Your reply should repeat all records verbatim and contain no images.

Collected data entries:
——————

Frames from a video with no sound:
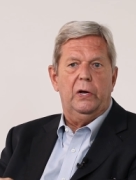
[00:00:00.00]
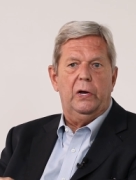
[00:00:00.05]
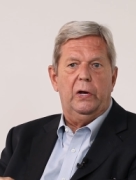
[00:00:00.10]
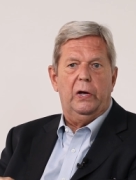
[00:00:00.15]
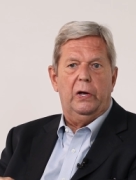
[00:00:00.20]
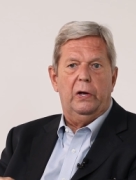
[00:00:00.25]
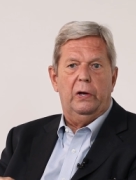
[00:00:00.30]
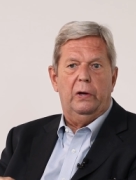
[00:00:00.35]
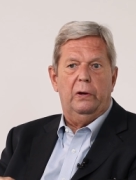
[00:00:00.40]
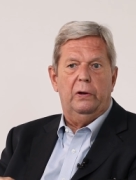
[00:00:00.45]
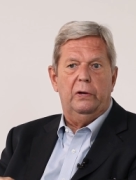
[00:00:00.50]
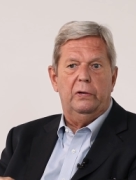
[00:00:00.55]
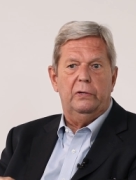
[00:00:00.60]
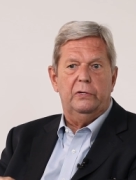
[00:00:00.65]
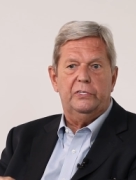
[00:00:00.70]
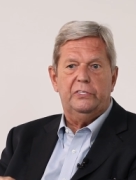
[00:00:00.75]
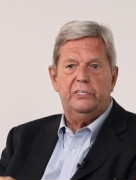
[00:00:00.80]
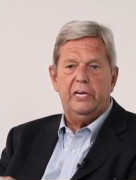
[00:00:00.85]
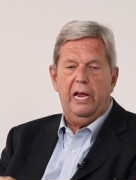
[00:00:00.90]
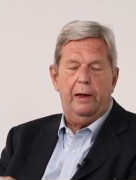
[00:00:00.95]
uh,
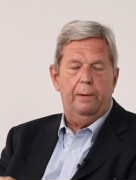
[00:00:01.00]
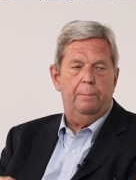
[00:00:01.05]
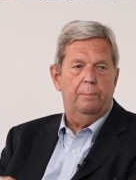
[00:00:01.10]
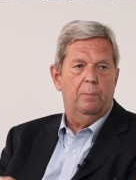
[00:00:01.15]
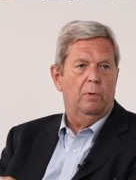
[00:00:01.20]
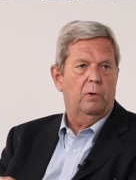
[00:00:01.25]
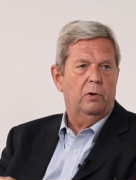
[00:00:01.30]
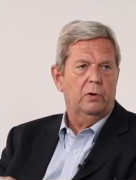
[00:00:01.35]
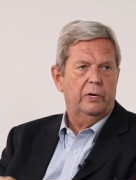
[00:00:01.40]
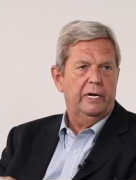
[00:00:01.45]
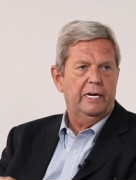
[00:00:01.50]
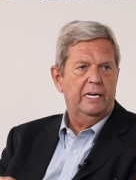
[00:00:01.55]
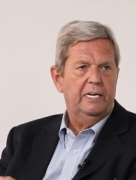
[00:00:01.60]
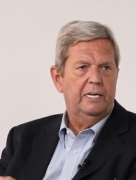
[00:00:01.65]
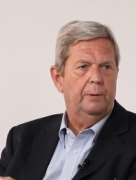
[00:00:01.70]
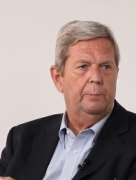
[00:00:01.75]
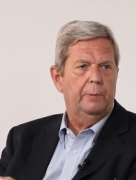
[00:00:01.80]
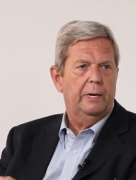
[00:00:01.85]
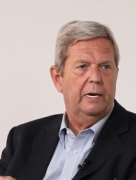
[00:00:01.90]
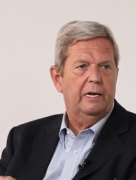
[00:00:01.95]
same
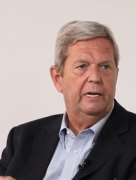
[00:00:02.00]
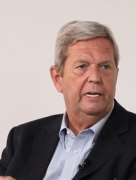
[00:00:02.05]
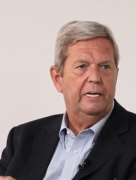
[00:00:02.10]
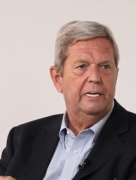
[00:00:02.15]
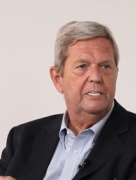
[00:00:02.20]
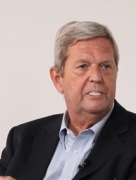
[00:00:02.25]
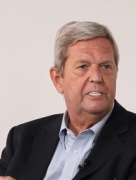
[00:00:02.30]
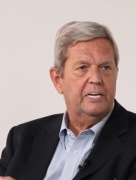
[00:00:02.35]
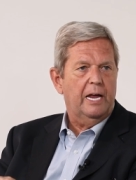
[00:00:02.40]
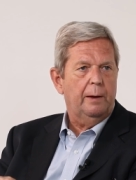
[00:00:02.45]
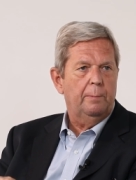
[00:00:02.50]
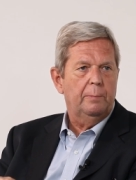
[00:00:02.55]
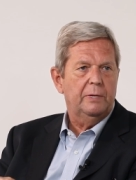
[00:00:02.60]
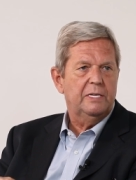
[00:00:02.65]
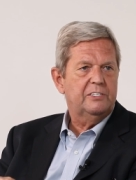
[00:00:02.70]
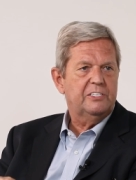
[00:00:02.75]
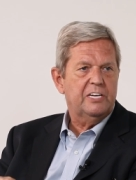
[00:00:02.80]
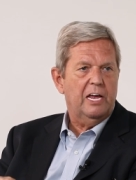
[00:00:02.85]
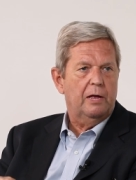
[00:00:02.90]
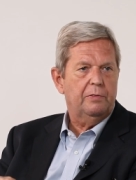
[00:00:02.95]
in the Middle East, same
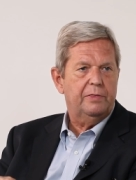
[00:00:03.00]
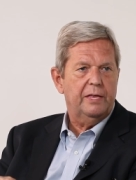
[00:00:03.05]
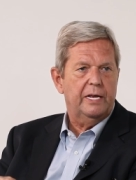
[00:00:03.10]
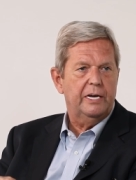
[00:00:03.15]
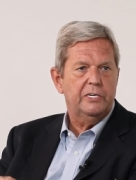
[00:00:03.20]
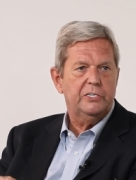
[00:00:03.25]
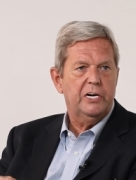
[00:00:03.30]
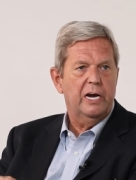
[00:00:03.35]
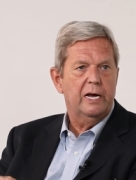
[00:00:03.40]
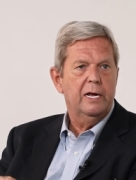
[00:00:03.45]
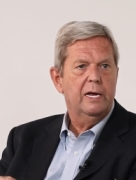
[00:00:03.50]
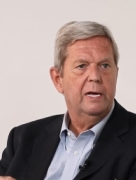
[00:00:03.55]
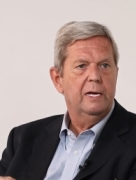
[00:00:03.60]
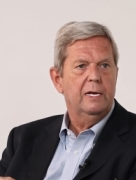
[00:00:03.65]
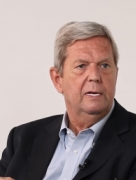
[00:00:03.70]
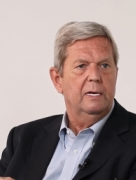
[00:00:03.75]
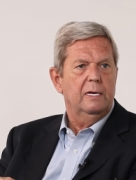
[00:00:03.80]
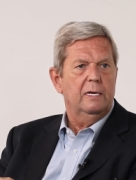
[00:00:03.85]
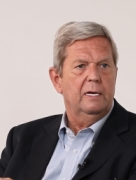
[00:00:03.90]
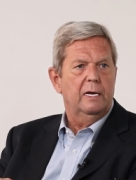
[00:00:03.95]
in South Asia,
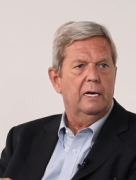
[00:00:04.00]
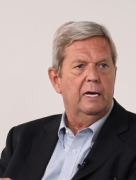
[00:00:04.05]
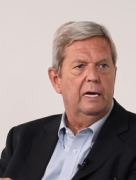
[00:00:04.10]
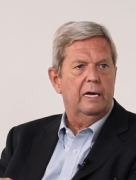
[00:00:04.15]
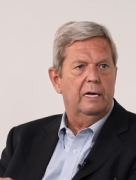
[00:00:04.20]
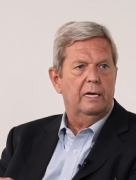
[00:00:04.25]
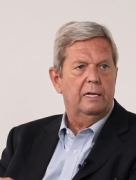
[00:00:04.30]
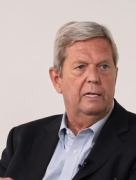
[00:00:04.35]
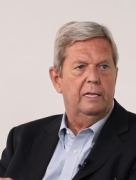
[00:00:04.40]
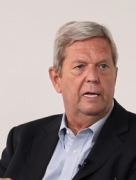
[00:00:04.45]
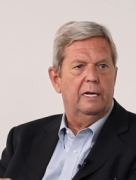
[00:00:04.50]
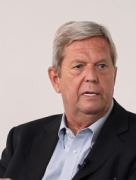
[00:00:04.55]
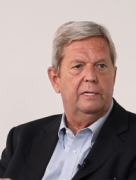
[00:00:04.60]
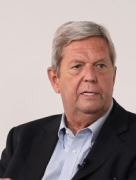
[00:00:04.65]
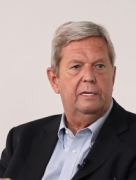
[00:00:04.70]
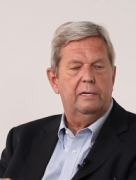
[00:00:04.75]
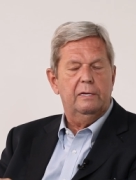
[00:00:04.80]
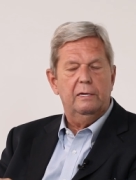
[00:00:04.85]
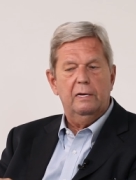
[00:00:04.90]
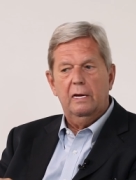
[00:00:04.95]
uh, that
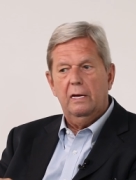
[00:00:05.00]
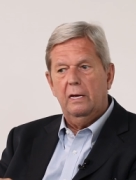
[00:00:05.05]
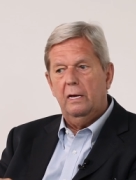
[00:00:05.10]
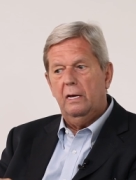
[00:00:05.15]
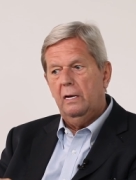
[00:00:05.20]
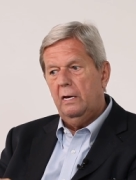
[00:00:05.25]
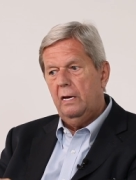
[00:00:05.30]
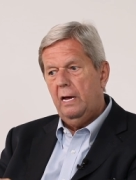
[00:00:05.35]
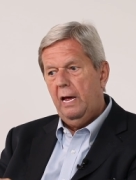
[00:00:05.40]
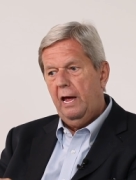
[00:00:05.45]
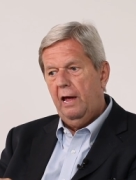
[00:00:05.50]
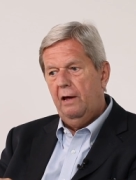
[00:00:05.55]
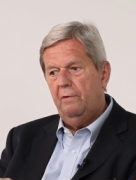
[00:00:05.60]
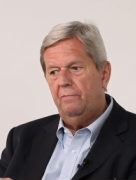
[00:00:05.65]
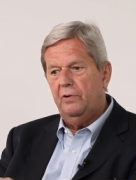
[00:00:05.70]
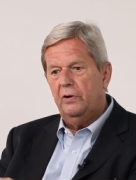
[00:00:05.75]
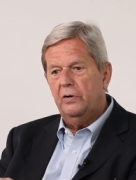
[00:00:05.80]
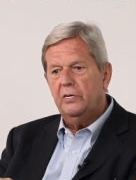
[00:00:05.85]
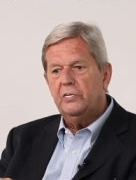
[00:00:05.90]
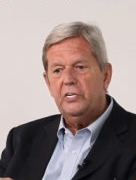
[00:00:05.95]

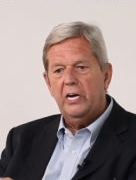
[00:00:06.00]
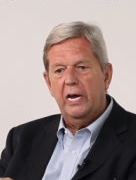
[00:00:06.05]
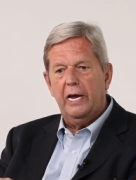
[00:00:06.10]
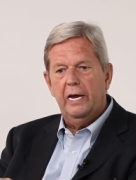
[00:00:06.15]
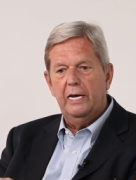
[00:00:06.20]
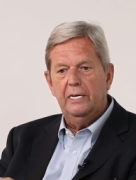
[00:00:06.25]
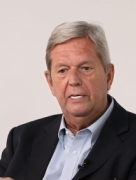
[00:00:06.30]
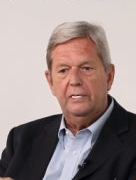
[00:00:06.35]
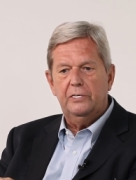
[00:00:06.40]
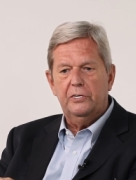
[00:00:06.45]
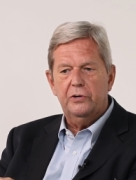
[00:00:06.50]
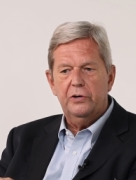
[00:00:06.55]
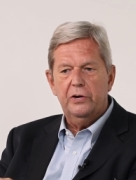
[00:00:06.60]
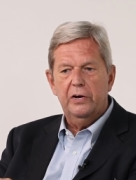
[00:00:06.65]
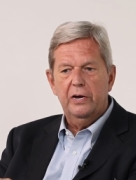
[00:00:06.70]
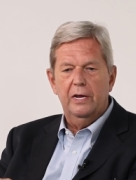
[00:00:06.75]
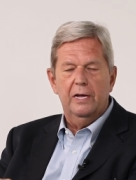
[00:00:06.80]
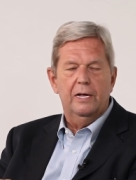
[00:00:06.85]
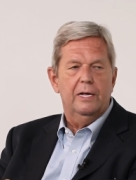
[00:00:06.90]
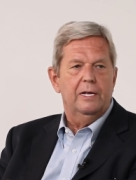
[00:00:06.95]
average age
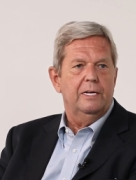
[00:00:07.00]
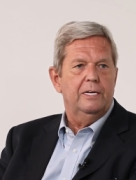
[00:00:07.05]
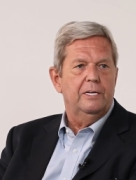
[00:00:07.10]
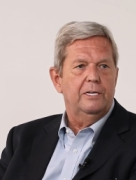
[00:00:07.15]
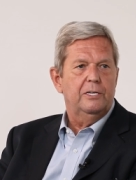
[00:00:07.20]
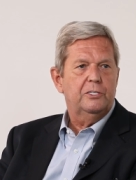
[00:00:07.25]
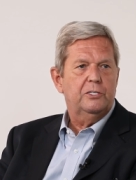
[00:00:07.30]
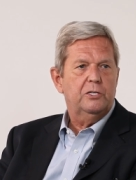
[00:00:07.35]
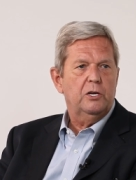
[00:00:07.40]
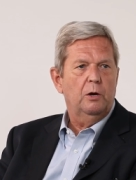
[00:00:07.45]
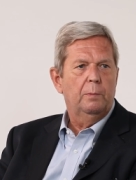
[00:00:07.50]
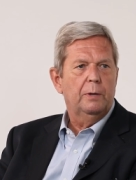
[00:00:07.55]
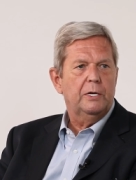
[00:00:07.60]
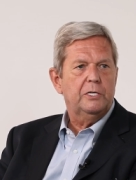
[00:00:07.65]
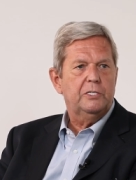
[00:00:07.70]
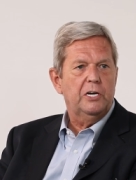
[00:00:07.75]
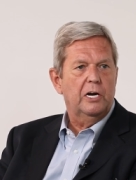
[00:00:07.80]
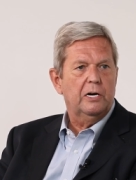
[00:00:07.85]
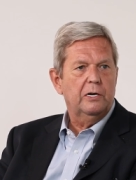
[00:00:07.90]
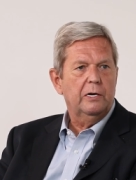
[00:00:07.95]
is so
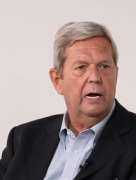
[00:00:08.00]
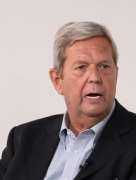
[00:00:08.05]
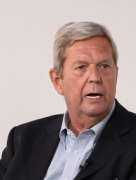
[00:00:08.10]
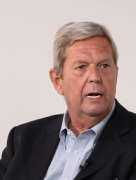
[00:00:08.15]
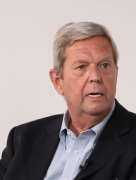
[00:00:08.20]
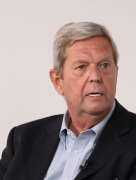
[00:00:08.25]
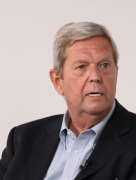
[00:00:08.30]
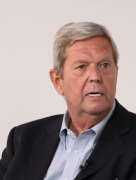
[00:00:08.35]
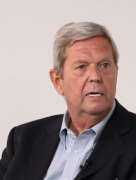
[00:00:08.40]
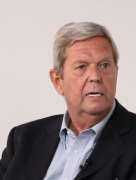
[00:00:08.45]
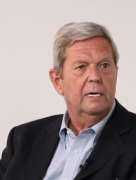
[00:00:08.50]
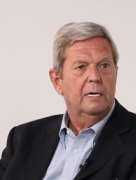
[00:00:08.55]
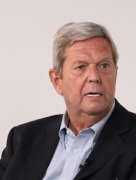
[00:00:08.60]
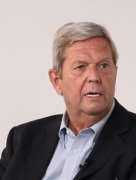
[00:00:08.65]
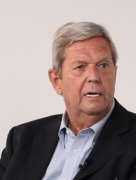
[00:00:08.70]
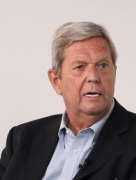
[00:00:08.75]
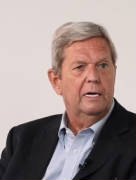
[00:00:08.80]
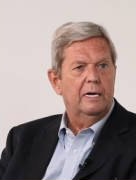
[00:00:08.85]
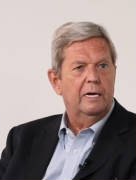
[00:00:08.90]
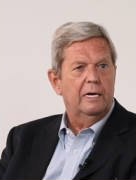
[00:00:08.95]
much younger
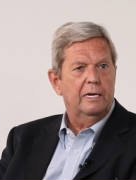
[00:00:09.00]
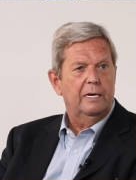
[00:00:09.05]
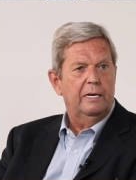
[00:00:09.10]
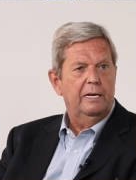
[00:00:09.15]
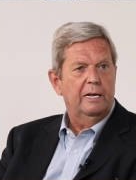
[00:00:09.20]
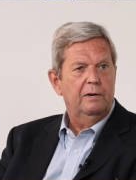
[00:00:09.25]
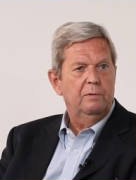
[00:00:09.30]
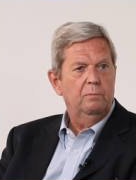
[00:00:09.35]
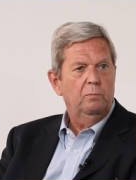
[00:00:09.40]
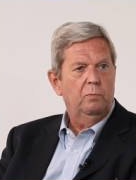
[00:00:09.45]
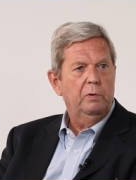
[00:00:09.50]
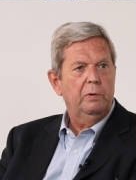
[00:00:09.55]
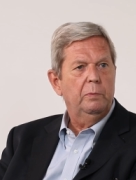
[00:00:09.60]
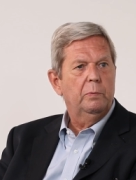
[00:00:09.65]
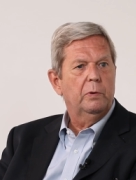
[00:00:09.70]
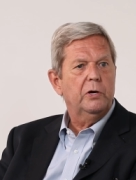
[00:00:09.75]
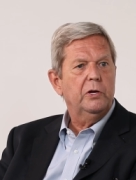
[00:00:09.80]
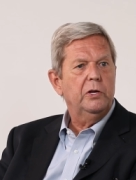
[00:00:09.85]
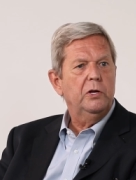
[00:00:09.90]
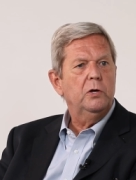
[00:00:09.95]
uh, than we
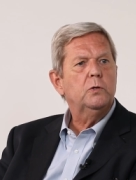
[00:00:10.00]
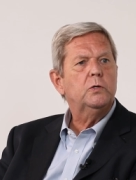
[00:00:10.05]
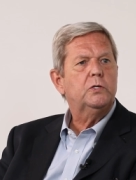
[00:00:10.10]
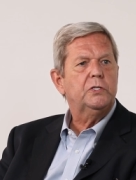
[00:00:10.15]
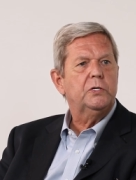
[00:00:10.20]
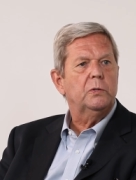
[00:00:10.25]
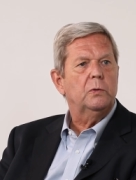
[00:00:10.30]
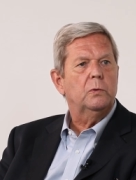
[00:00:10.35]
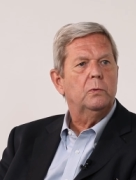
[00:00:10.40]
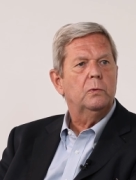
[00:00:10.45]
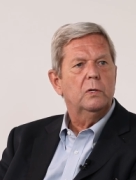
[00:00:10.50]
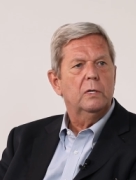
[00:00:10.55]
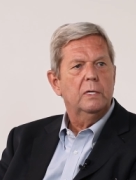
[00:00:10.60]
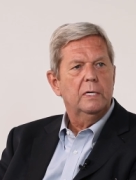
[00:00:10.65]
were used to.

——————

--- Task answer ---
Frames from a video with no sound:
[00:00:00.00]
[00:00:00.05]
[00:00:00.10]
[00:00:00.15]
[00:00:00.20]
[00:00:00.25]
[00:00:00.30]
[00:00:00.35]
[00:00:00.40]
[00:00:00.45]
[00:00:00.50]
[00:00:00.55]
[00:00:00.60]
[00:00:00.65]
[00:00:00.70]
[00:00:00.75]
[00:00:00.80]
[00:00:00.85]
[00:00:00.90]
[00:00:00.95]
uh,
[00:00:01.00]
[00:00:01.05]
[00:00:01.10]
[00:00:01.15]
[00:00:01.20]
[00:00:01.25]
[00:00:01.30]
[00:00:01.35]
[00:00:01.40]
[00:00:01.45]
[00:00:01.50]
[00:00:01.55]
[00:00:01.60]
[00:00:01.65]
[00:00:01.70]
[00:00:01.75]
[00:00:01.80]
[00:00:01.85]
[00:00:01.90]
[00:00:01.95]
same
[00:00:02.00]
[00:00:02.05]
[00:00:02.10]
[00:00:02.15]
[00:00:02.20]
[00:00:02.25]
[00:00:02.30]
[00:00:02.35]
[00:00:02.40]
[00:00:02.45]
[00:00:02.50]
[00:00:02.55]
[00:00:02.60]
[00:00:02.65]
[00:00:02.70]
[00:00:02.75]
[00:00:02.80]
[00:00:02.85]
[00:00:02.90]
[00:00:02.95]
in the Middle East, same
[00:00:03.00]
[00:00:03.05]
[00:00:03.10]
[00:00:03.15]
[00:00:03.20]
[00:00:03.25]
[00:00:03.30]
[00:00:03.35]
[00:00:03.40]
[00:00:03.45]
[00:00:03.50]
[00:00:03.55]
[00:00:03.60]
[00:00:03.65]
[00:00:03.70]
[00:00:03.75]
[00:00:03.80]
[00:00:03.85]
[00:00:03.90]
[00:00:03.95]
in South Asia,
[00:00:04.00]
[00:00:04.05]
[00:00:04.10]
[00:00:04.15]
[00:00:04.20]
[00:00:04.25]
[00:00:04.30]
[00:00:04.35]
[00:00:04.40]
[00:00:04.45]
[00:00:04.50]
[00:00:04.55]
[00:00:04.60]
[00:00:04.65]
[00:00:04.70]
[00:00:04.75]
[00:00:04.80]
[00:00:04.85]
[00:00:04.90]
[00:00:04.95]
uh, that
[00:00:05.00]
[00:00:05.05]
[00:00:05.10]
[00:00:05.15]
[00:00:05.20]
[00:00:05.25]
[00:00:05.30]
[00:00:05.35]
[00:00:05.40]
[00:00:05.45]
[00:00:05.50]
[00:00:05.55]
[00:00:05.60]
[00:00:05.65]
[00:00:05.70]
[00:00:05.75]
[00:00:05.80]
[00:00:05.85]
[00:00:05.90]
[00:00:05.95]

[00:00:06.00]
[00:00:06.05]
[00:00:06.10]
[00:00:06.15]
[00:00:06.20]
[00:00:06.25]
[00:00:06.30]
[00:00:06.35]
[00:00:06.40]
[00:00:06.45]
[00:00:06.50]
[00:00:06.55]
[00:00:06.60]
[00:00:06.65]
[00:00:06.70]
[00:00:06.75]
[00:00:06.80]
[00:00:06.85]
[00:00:06.90]
[00:00:06.95]
average age
[00:00:07.00]
[00:00:07.05]
[00:00:07.10]
[00:00:07.15]
[00:00:07.20]
[00:00:07.25]
[00:00:07.30]
[00:00:07.35]
[00:00:07.40]
[00:00:07.45]
[00:00:07.50]
[00:00:07.55]
[00:00:07.60]
[00:00:07.65]
[00:00:07.70]
[00:00:07.75]
[00:00:07.80]
[00:00:07.85]
[00:00:07.90]
[00:00:07.95]
is so
[00:00:08.00]
[00:00:08.05]
[00:00:08.10]
[00:00:08.15]
[00:00:08.20]
[00:00:08.25]
[00:00:08.30]
[00:00:08.35]
[00:00:08.40]
[00:00:08.45]
[00:00:08.50]
[00:00:08.55]
[00:00:08.60]
[00:00:08.65]
[00:00:08.70]
[00:00:08.75]
[00:00:08.80]
[00:00:08.85]
[00:00:08.90]
[00:00:08.95]
much younger
[00:00:09.00]
[00:00:09.05]
[00:00:09.10]
[00:00:09.15]
[00:00:09.20]
[00:00:09.25]
[00:00:09.30]
[00:00:09.35]
[00:00:09.40]
[00:00:09.45]
[00:00:09.50]
[00:00:09.55]
[00:00:09.60]
[00:00:09.65]
[00:00:09.70]
[00:00:09.75]
[00:00:09.80]
[00:00:09.85]
[00:00:09.90]
[00:00:09.95]
uh, than we
[00:00:10.00]
[00:00:10.05]
[00:00:10.10]
[00:00:10.15]
[00:00:10.20]
[00:00:10.25]
[00:00:10.30]
[00:00:10.35]
[00:00:10.40]
[00:00:10.45]
[00:00:10.50]
[00:00:10.55]
[00:00:10.60]
[00:00:10.65]
were used to.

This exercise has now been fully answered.